When the day for the procedure comes, Paul and Audrey are to be downsized separately. When Paul awakens from surgery a smaller man, he gets a call from Audrey, who has changed her mind. They divorce, and Paul lives the life of an unhappily single man working as a telemarketer. A complaint about a noisy neighbor turns into an unlikely friendship with Dusan Mirkovic (Christoph Waltz), a fun-loving businessman who still makes money in the big world with his adventurous friend Joris Konrad (Udo Kier). After a party, Paul notices a member of Dusan's housekeeping crew, Ngoc Lan Tran (Hong Chau), a human rights activist and famed dissident, does not walk normally. Paul then discovers that Ngoc has a prosthetic leg which she'd received following a botched human smuggling attempt. He fits her with a makeshift leg after breaking the prosthetic. He even goes to work for her in an effort to repay her. Dusan, though, wants to take Paul on a trip to the first small colony in Norway. Lan Tran, citing a previous missed opportunity, gets to come as well. The trip, though, doesn't go as planned.
The films of Alexander Payne often tell tales of people with big ambitions, and the problems they face in accomplishing their big ambitions. Payne's previous two films, The Descendants (2011) and Nebraska (2013), are among my favorite films of this decade. Downsizing reunites Payne and fellow writer Jim Taylor, both of whom won an Oscar for their screen treatment of Sideways in 2004. Downsizing certainly has the the theme of ambition, but doesn't draw viewers into the situation the way its predecessors did. The basic story is interesting, but the movie doesn't really come to life until Paul meets Dusan. At that point, Paul starts to explore the possibilities of living in Leisureland. When Paul gets acquainted with Ngoc, he finds a way to put his career skills to use. The tone gets heavy toward the end, and reminds me a bit of a film starring Steve Carell whose name I won't mention, where characters also had to make essential decisions.

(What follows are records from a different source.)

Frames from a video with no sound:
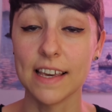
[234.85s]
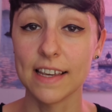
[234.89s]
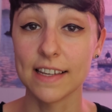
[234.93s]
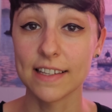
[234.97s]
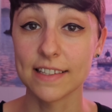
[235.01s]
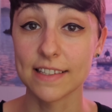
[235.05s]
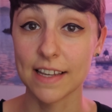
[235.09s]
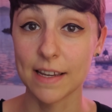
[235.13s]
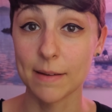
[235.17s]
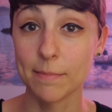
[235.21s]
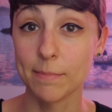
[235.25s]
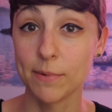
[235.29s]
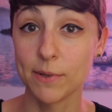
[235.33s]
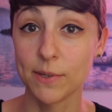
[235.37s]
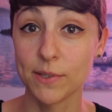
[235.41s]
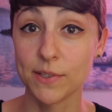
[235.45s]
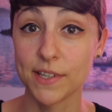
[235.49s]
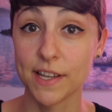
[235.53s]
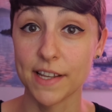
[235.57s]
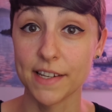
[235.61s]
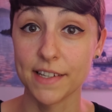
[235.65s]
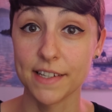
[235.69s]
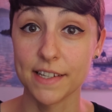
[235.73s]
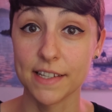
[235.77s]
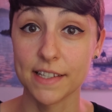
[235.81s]
example
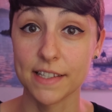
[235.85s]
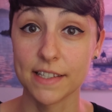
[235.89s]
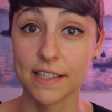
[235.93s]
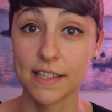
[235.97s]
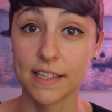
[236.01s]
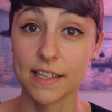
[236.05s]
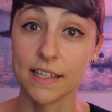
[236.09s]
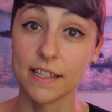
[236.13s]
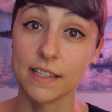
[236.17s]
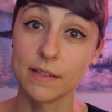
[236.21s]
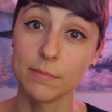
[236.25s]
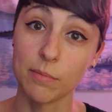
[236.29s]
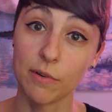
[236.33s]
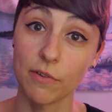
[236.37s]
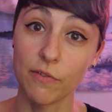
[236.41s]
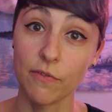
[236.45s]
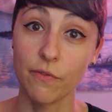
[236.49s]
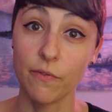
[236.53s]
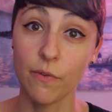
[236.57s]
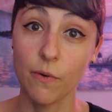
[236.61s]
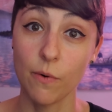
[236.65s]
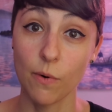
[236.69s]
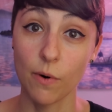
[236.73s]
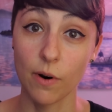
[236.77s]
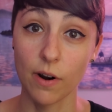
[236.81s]
sentences
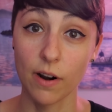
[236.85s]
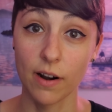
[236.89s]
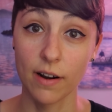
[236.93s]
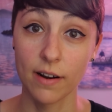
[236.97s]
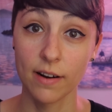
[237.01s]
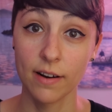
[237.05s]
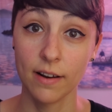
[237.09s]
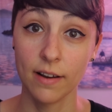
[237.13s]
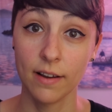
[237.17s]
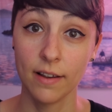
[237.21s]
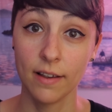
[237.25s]
before,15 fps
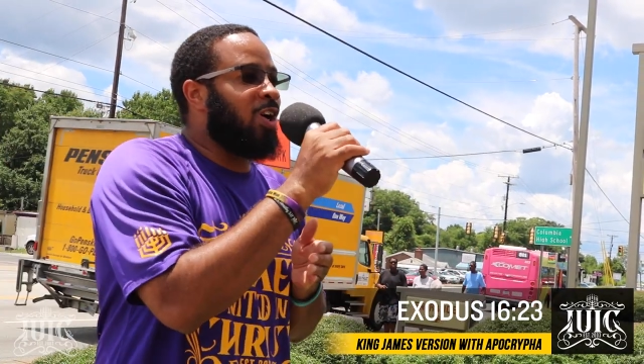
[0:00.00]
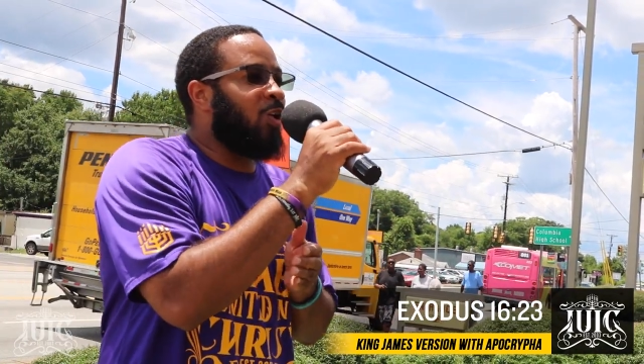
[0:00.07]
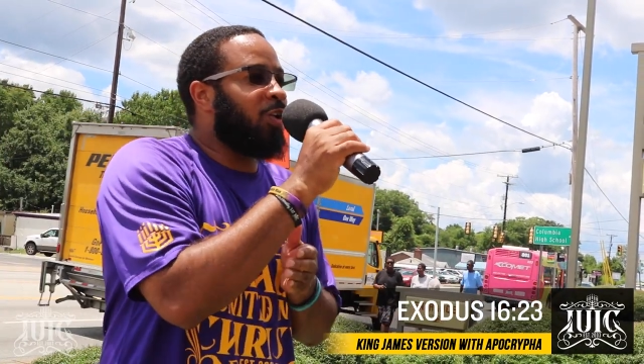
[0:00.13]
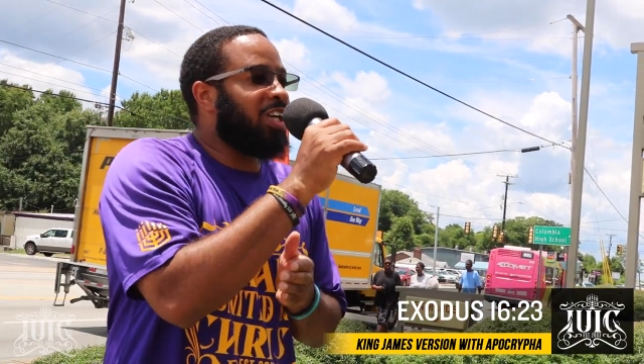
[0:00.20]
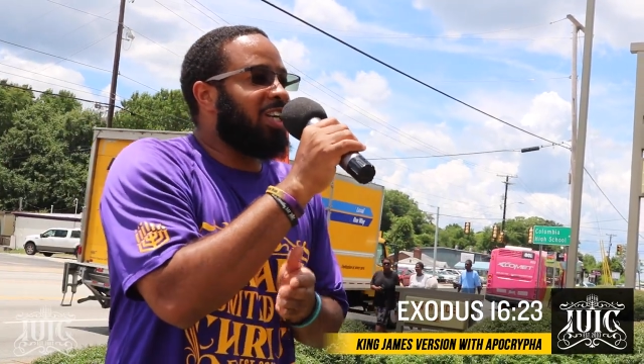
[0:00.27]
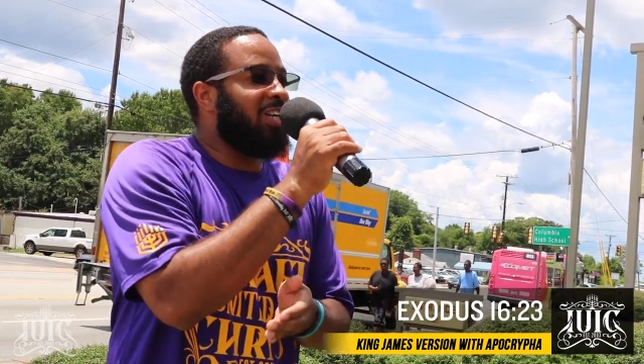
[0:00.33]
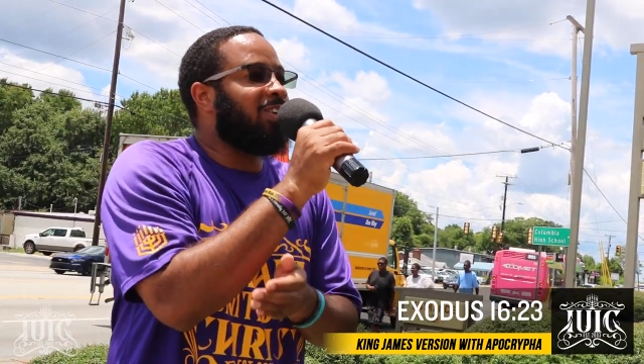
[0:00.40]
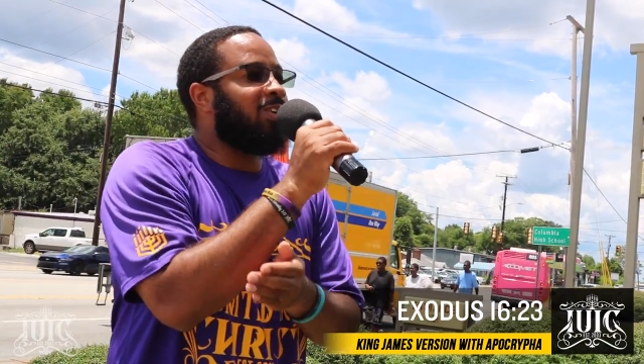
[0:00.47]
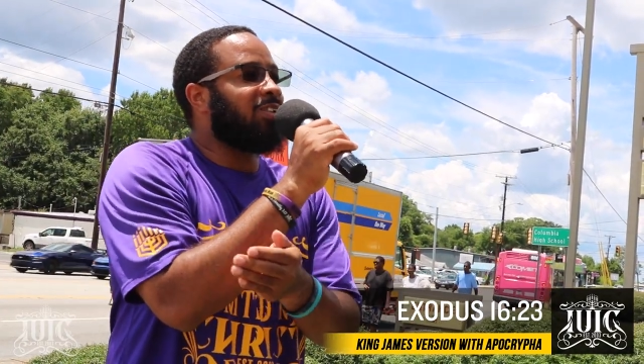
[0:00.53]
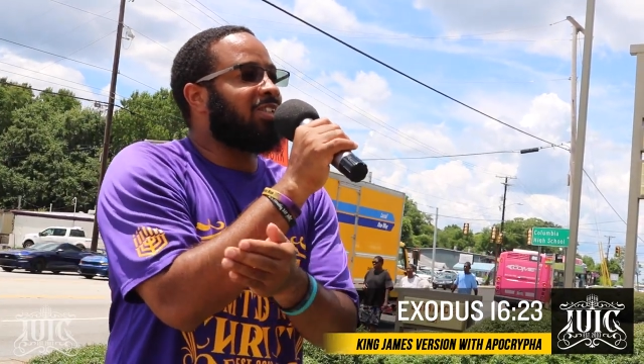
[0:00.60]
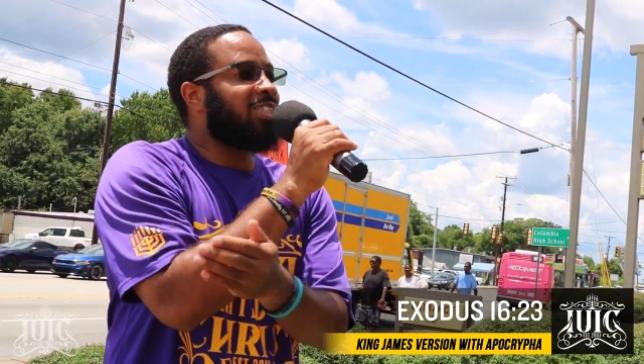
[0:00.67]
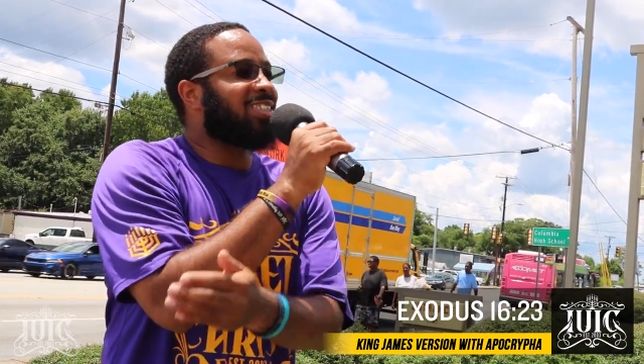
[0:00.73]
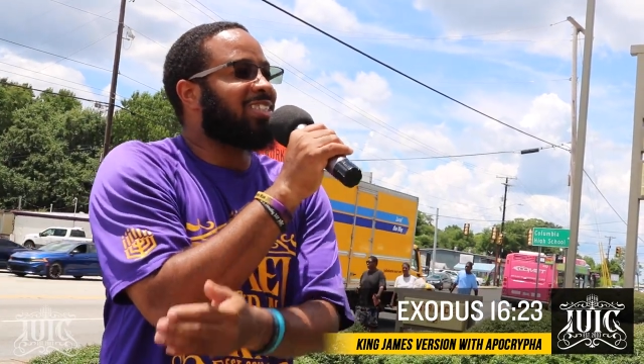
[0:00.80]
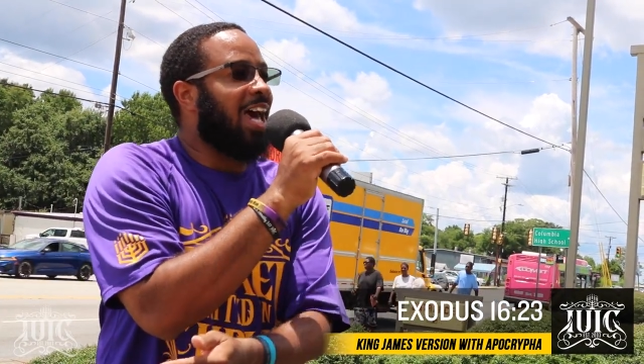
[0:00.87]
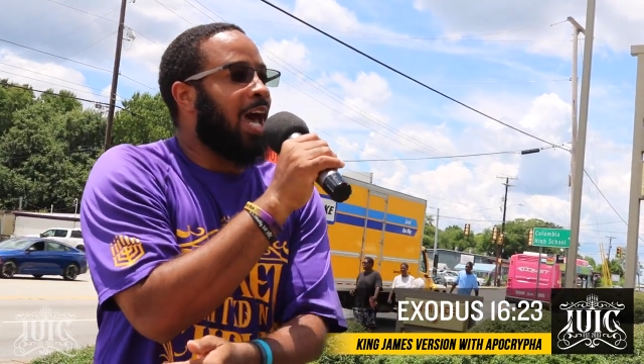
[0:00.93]
gonna eat on
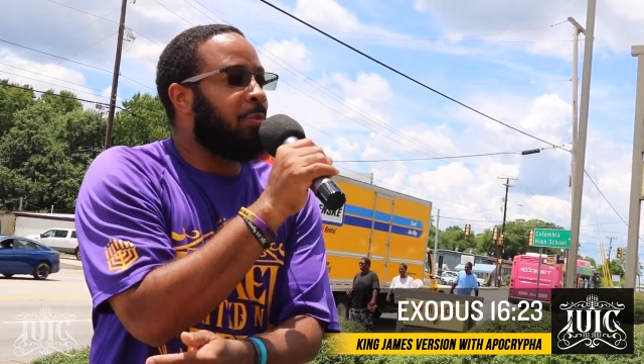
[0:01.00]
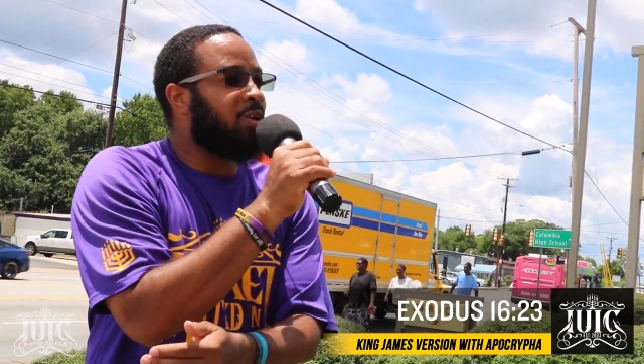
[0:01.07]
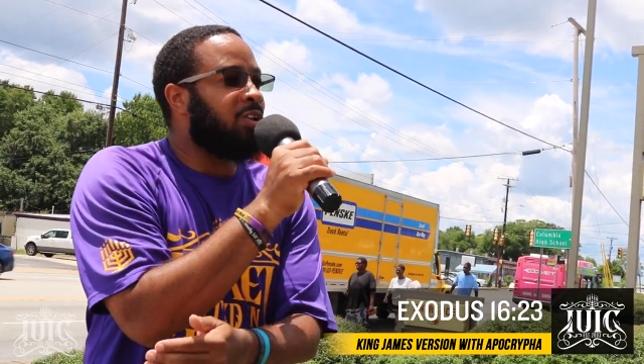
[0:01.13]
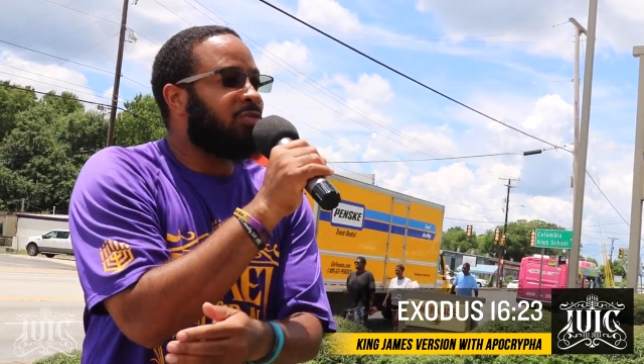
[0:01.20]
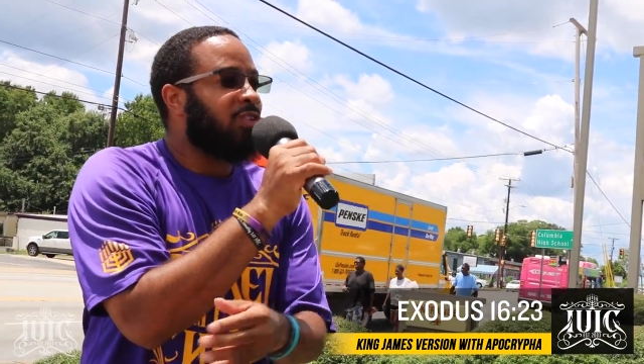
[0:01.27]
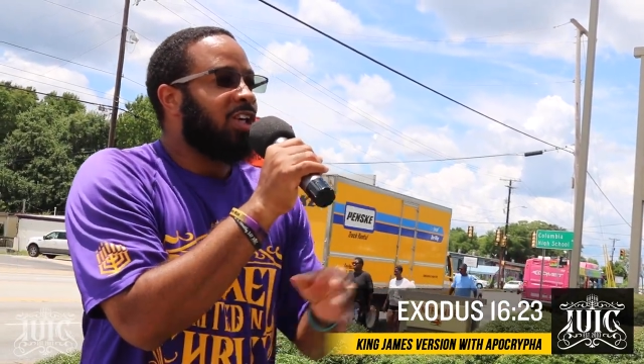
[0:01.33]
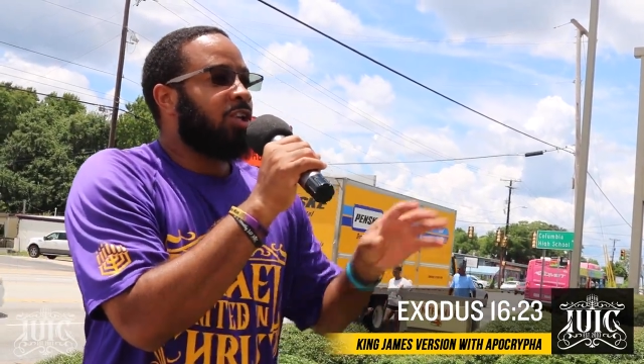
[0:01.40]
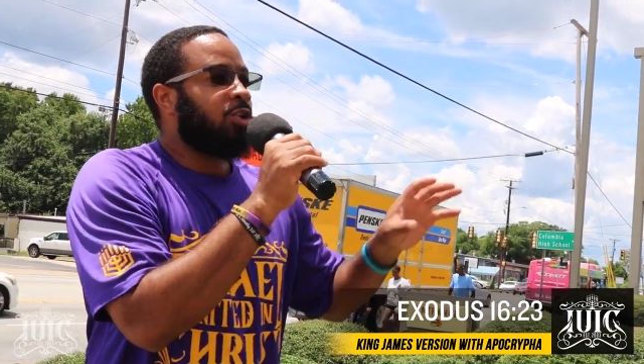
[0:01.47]
the Sabbath,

Damon is good as Paul, a man who discovers he left too much behind when he moved to Leisureland. Paul, though, chose to work, though his new home should have had a place for a man with his life skills. While Paul finds a true source of enjoyment with Dusan, he rediscovers his calling with Ngoc. Waltz, though, steals the show as Dusan, a man who has lived a life of adventure. Leisureland is simply the latest adventure. He has no real reason to be there otherwise. When Paul complains about the noise from one of Dusan's parties, he invites him to join instead of making a rude response. Chau is the opposite of Dusan as Ngoc, a woman forced into downsizing by an oppressive government. The change never changes her resolve to be a voice against injustice. She, like Dusan, finds a way to connect to Paul. Wiig does a good job in support as Audrey, who decides in time to not leave the world she knew. Noteworthy bit performances come from Jason Sudeikis, Neil Patrick Harris, and Laura Dern.
Downsizing takes a look at people with good intentions, and how they come to terms with a new chapter of their lives. Paul Safranek finds that while he may have addressed his financial worries, he can't escape the problems of the world simply because he lives in a place called Leisureland. The movie, though, has pacing issues and an uneven mix of humor and drama. In the world we know, scientists have warned about the consequences of man's actions, and have drawn far too many skeptics. In a world where radical change has come, people trade size for some sense of security. Their world has changed, but the problems with the world remain the same.
On a scale of zero to four stars, I give Downsizing three stars. Not necessarily changing for the better.